The Institute for Clinical and Economic Review (ICER) is a non-profit organization that uses available evidence to examine the value of therapeutics and suggest reasonable prices for them. The organization bases these judgments on a conceptual framework that combines its estimation of the clinical value of a particular drug with several other factors, including the drug’s overall budget impact.

This process may not work for personalized medicines, as became evident earlier this year when ICER examined therapies for multiple myeloma.  As the Multiple Myeloma Research Foundation pointed out in their letter to ICER, “the promise of precision medicine is that each patient is unique and will consequently respond to treatment differently based on their particular genetic profile and further understanding of the biology of their disease.” This statement is particularly true for patients with non-small cell lung cancer (NSCLC).

ICER is now evaluating some targeted treatments for NSCLC, but not all of them. It is unclear how the group is considering individual variation and the diagnostic tests that determine them, which are the foundation for progress in personalized medicine and health care generally.

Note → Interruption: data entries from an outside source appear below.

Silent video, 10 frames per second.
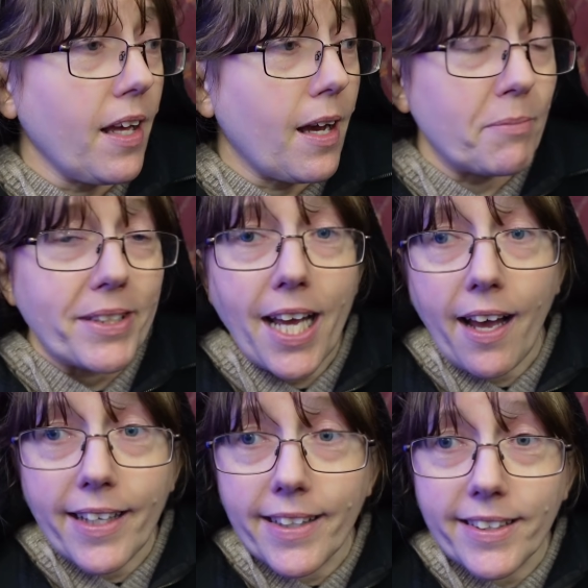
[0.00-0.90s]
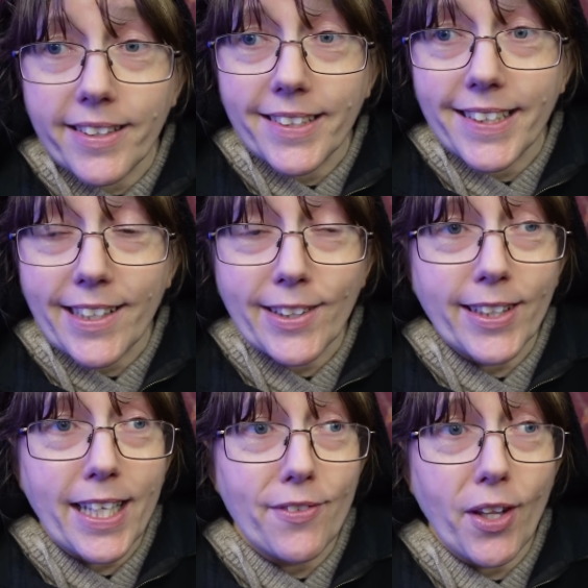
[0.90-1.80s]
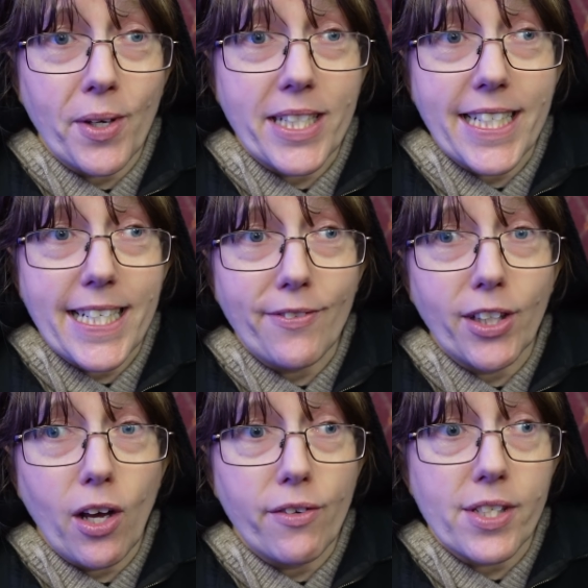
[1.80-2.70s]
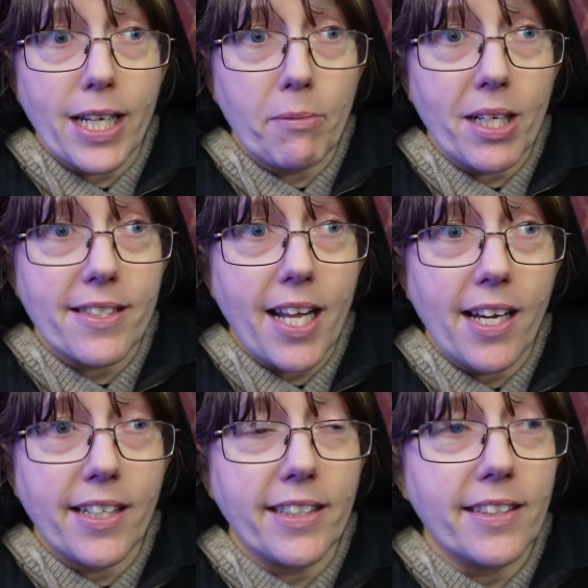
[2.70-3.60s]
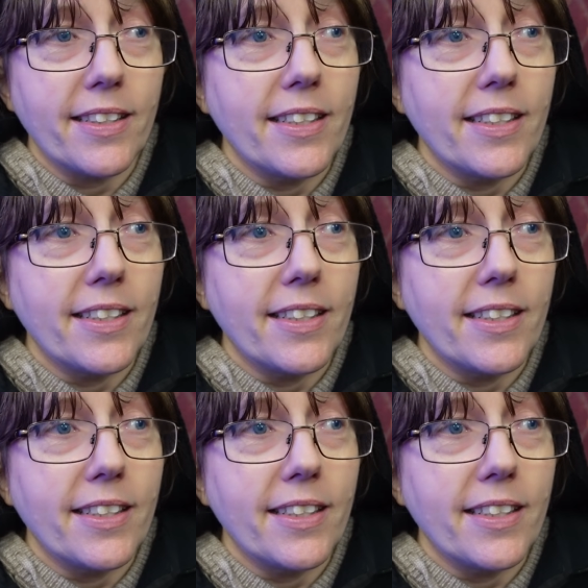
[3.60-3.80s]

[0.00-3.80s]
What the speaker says: I'm tired still, even though I did have a lot of sleep last night.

PMC invited the organization’s chief methodologist to address the membership. Our members appreciated that he took time to explain the assessment methodology and the process stakeholders can use to provide feedback. Because ICER plays a unique role in health policy, with health plans being the primary audience for their work, PMC will suggest improvements to ICER’s system to ensure that resulting work accounts for the challenges involved in assessing value of treatments that work for specific subgroups of patients.

PMC then sent a letter to ICER asking for an open, inclusive and responsive public engagement process. This is more important than ever, since ICER’s evaluations have now been recognized by the Centers for Medicare and Medicaid Services (CMS) as a useful tool for evaluating how much the agency should pay for drugs as part of its Part B demonstration project, which would test new ways for CMS to pay for drugs delivered in a hospital or doctor’s office.

This summer, PMC will propose improvements to ICER’s public engagement process and methodology and comment on its draft NSCLC therapeutic evaluation once it is published in late August. We urge all PMC members to do the same.